In this paper, we investigate the existence of positive solutions for the following one-dimensional singular p-Laplacian equation with nonlinear boundary conditions:

$$ \textstyle\begin{cases} (\phi_{p} ( y'' )) ' + b ( t ) g ( t, y ( t ) ) = 0,\quad 0 < t < 1, \\ \lambda_{1}\phi_{p} ( y ( 0 ) ) - \beta_{1} \phi_{p} ( y' ( 0 ) ) = 0, \\ \lambda_{2}\phi_{p} ( y ( 1 ) ) + \beta_{2} \phi_{p} ( y' ( 1 ) ) = 0,\qquad y'' ( 0 ) = 0, \end{cases} $$

(1.1)

where \(\phi_{p} ( s ) = | s |^{p-2}s\), \(p > 1 \), \(\phi_{q} = (\phi _{p} ) ^{-1} \), \(\frac{1}{p} + \frac{1}{q} =1\), \(\lambda_{1}, \lambda_{2} > 0\), \(\beta _{1}, \beta_{2}\geq0 \), \(b \in C (0, 1)\), \(b(t)\) may be singular at \(t = 0\) and/or \(t = 1\). \(g \in C ([0, 1]\times(0, +\infty))\), and \(g(t, y)\) may be singular at \(y=0\).

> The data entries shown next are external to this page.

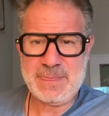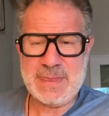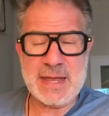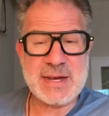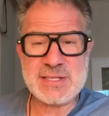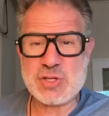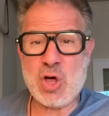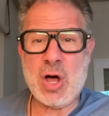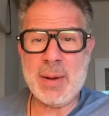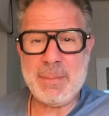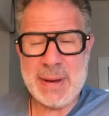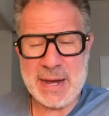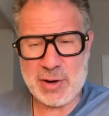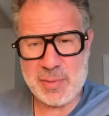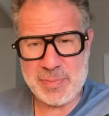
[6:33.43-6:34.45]
that he's gone
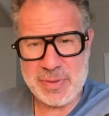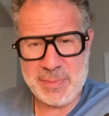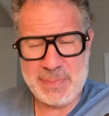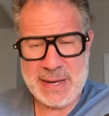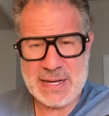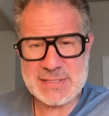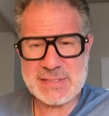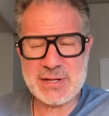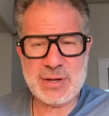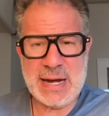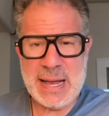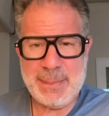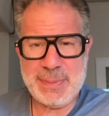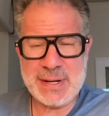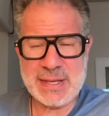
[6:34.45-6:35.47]
bankrupt in the past and it could
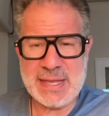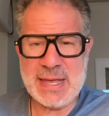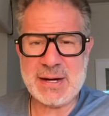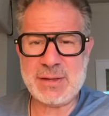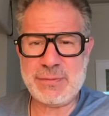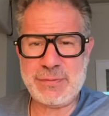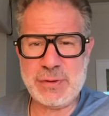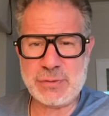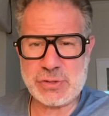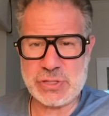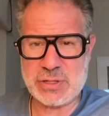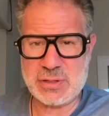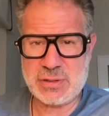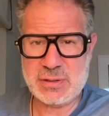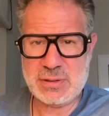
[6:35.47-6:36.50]
happen again in the
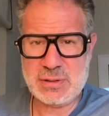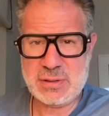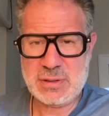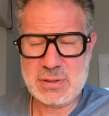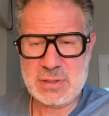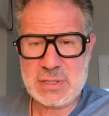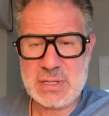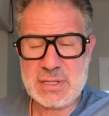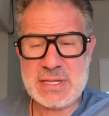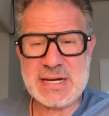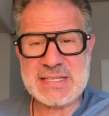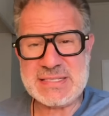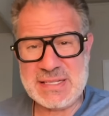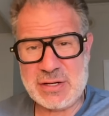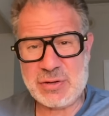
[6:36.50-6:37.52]
future, that
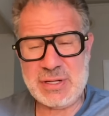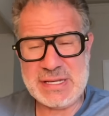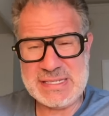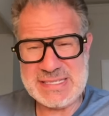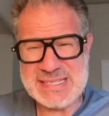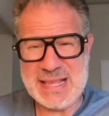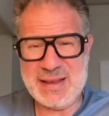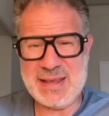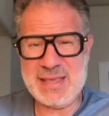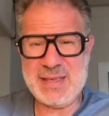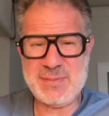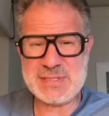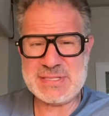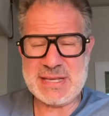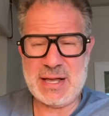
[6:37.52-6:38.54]
he's literally selling
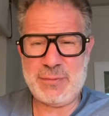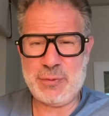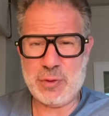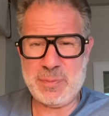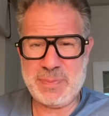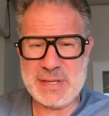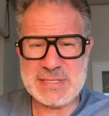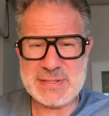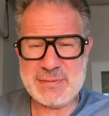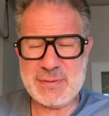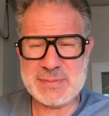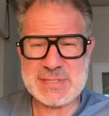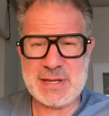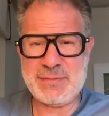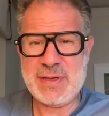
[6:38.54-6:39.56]
himself or a piece of
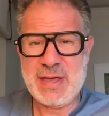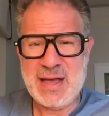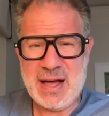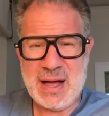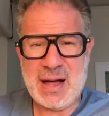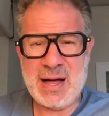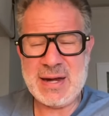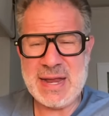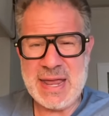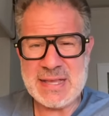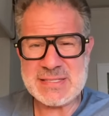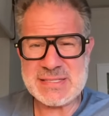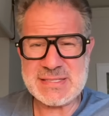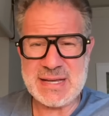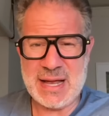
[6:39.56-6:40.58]
himself on a
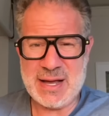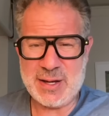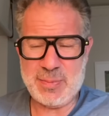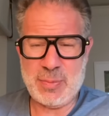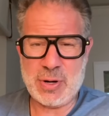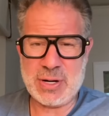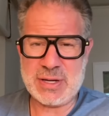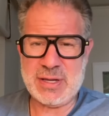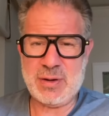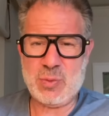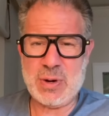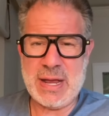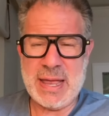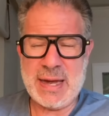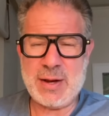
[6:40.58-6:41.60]
stock market
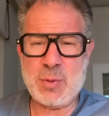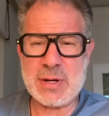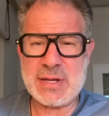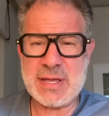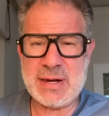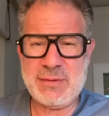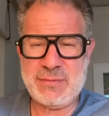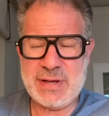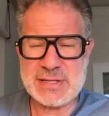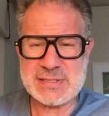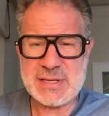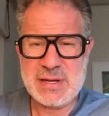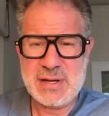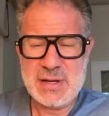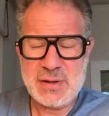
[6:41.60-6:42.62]
where anyone can
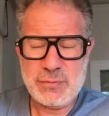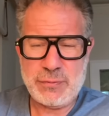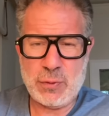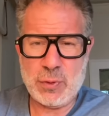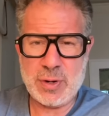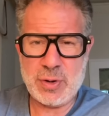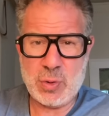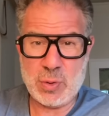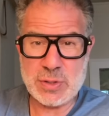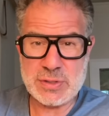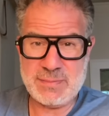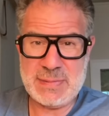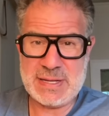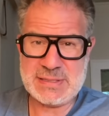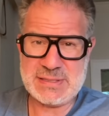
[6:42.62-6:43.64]
invest, foreign or
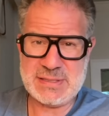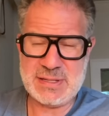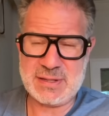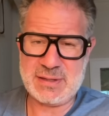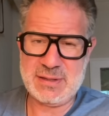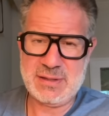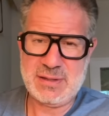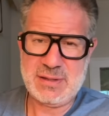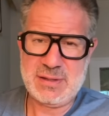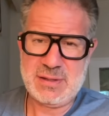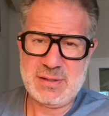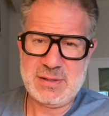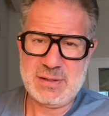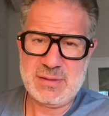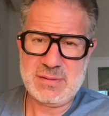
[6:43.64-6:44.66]
domestic,
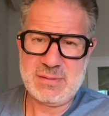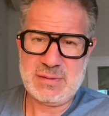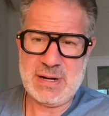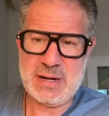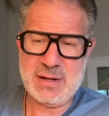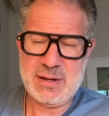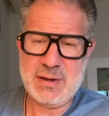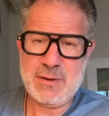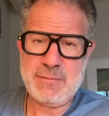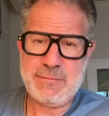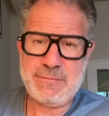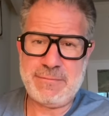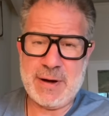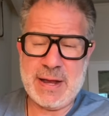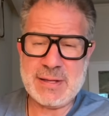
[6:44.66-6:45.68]
right?
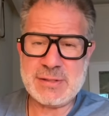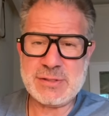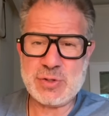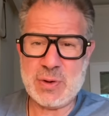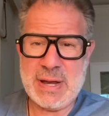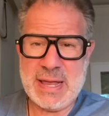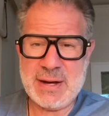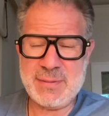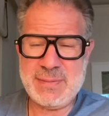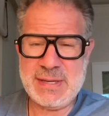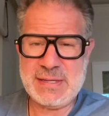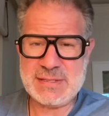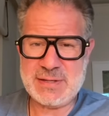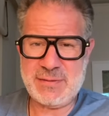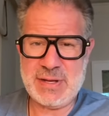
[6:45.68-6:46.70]
Friends or
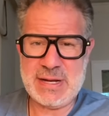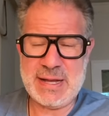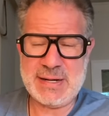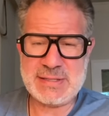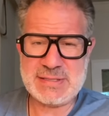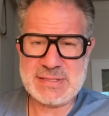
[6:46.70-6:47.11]
enemies of the United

Third-order p-Laplacian equations with nonlinear boundary conditions play an important role in both theory and application. They have been paid much more attention to over the years, see [1–9] and the references therein. They are often used to model various phenomena in physics, biology, chemistry, and infections diseases in the positive energy problem. However, in various situations, including the cases just mentioned above, only positive solutions are meaningful; one refers the reader to see [2–23] for some references along this line. That is why people are particularly interested in studying positive solutions. The existence of positive solutions for p-Laplacian equation boundary value problems has been studied by many authors applying various nice methods such as topological degree, the Leray-Schauder continuation theorem, coincidence degree theory and so on (see [2, 4, 5, 8–24]).

In [3], He and Ge studied the following nonlinear boundary value problem:

$$ \textstyle\begin{cases} ( \phi_{p} ( y' ) )' + q ( t ) f ( t, y ( t ) ) = 0,\quad 0 \leq t \leq1, \\ y ( 0 ) = g_{1} ( y' ( 0 ) ), \qquad y ( 1 ) + g_{2}( y' ( 1 ) ) = 0. \end{cases} $$

Their main tool was the fixed point theorem in cones due to Krasnoselskii.

In [2], He studied the existence of double positive solutions for the following nonlinear three-point boundary value problems:

$$ \textstyle\begin{cases} ( \varphi_{p} ( y' ) )' + a ( t ) f ( y ( t ) ) = 0,\quad 0 < t < 1, \\ y ( 0 ) - B_{0} ( y' ( \eta) )=0,\qquad y ( 1 ) - B_{1}( y' ( 1 ) ) = 0, \end{cases} $$

and

$$ \textstyle\begin{cases} ( \varphi_{p} ( y' )) ' + a ( t ) f ( y ( t ) ) = 0,\quad 0 < t < 1, \\ y ( 0 ) - B_{0} ( y' ( 0 ) )=0,\qquad y ( 1 ) - B_{1}( y' ( \eta) ) = 0. \end{cases} $$

He employed a three-functional fixed point theorem due to Avery and Henderson.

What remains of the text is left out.